Objective & Scope

The objective of this blog is to show how Oracle Database In-Memory features accelerate queries made on JSON data stored in Oracle Database.

The below contents works with all depolyment methods of Oracle Database (Base DB, Autonomous, ExaCS, ExaCC, Exadata).

The example below is made using Base DB, however the result varies from one deployment method to another.

Introduction

JSON Data In Oracle Database

Oracle Database 23ai supports JSON data type natively with all relational database features like transactions, indexing, declarative querying, views, external table, ….

It is also possible to project JSON data type relationally, making it available for applications expecting relational data via Duality Views.
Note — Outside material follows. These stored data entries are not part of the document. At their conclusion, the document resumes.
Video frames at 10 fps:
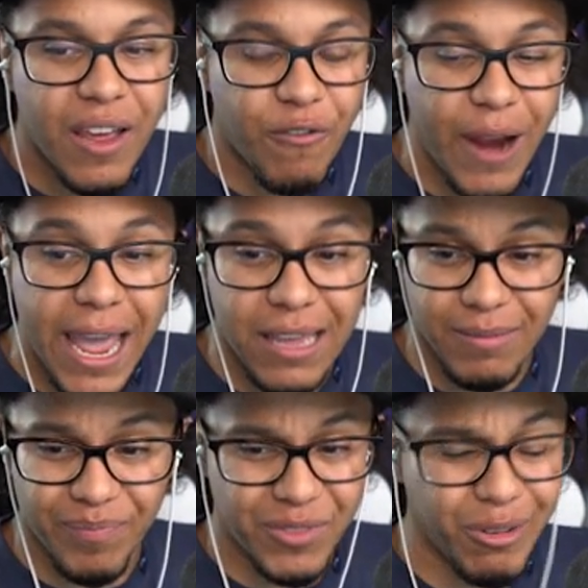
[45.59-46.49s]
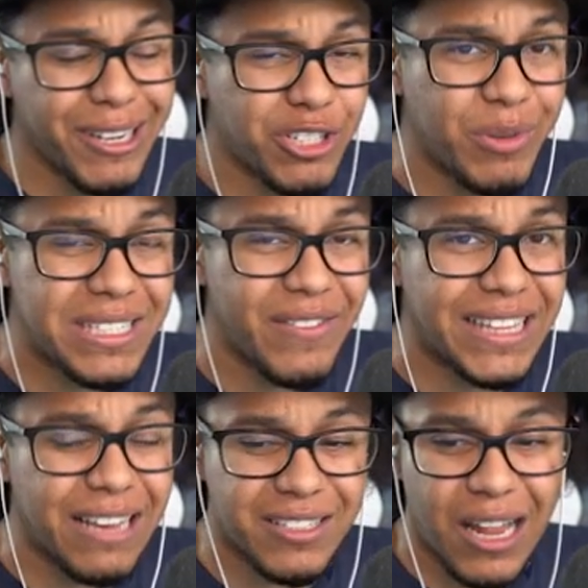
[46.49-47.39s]
for a
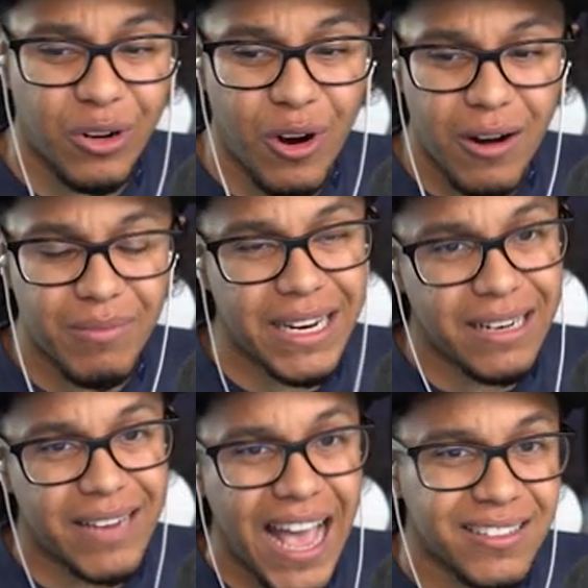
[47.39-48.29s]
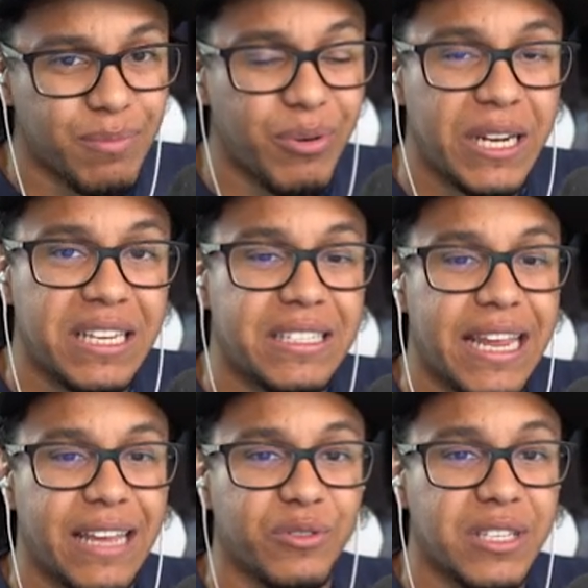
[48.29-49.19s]
$327,000 car, it has some pretty decent
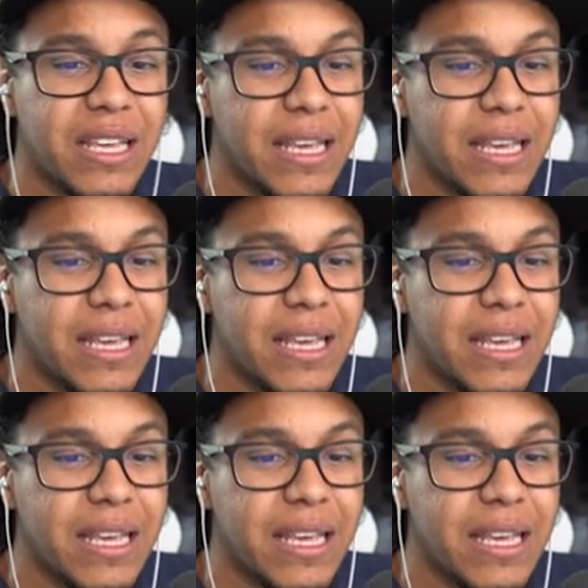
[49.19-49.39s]
handles.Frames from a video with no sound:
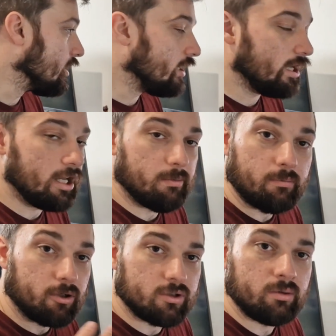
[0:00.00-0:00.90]
I'm
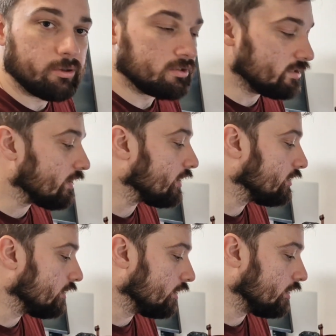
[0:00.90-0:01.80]
not doing the build today,
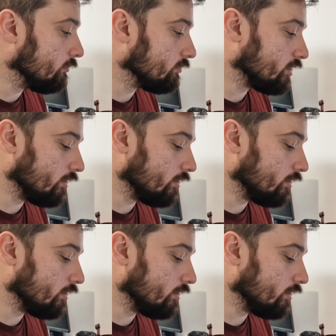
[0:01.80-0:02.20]
so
Oracle Database automatically creates virtual columns for columns with JSON data type.

Oracle Database In-Memory

The In-Memory Column Store is an optional SGA pool that stores copies of tables, partitions and materialzied views in a special columnar format optimized for rapid scans. It supplements the row-based storage in the database Buffer Cache. In-Memory offers great performance because it also takes advantage of a type of hardware acceleration called SIMD processing. 

Columns with JSON data type accessed via the Columnar Store of 23ai offer a great performance compared to earlier releases. One of the reasons is that JSON columns are represented as virtual columns.

In-Memory Exprssions is an In-Memory feature introduced in 12.2. It improves performance by pre-calculating expressions in queries and storing them in virtual columns.
For example: SELECT avg(lo_ordtotalprice / 130) “Average Price” FROM lineorder. Instead of spending time calculating the average of the division for each retrieved row at runtime, In-Memory Expressions pre-calculates the average of the division and stores the value in an extra virtual column in the Columnar Store. Hence queries run much faster due to that.

In-Memory Expressions work with JSON SQL functions and conditions like JSON_TABLE, JSON_QUERY, JSON_VALUE, JSON_EXISTS, and JSON_TEXTCONTAINS. They work in exactly the same way as the above example. 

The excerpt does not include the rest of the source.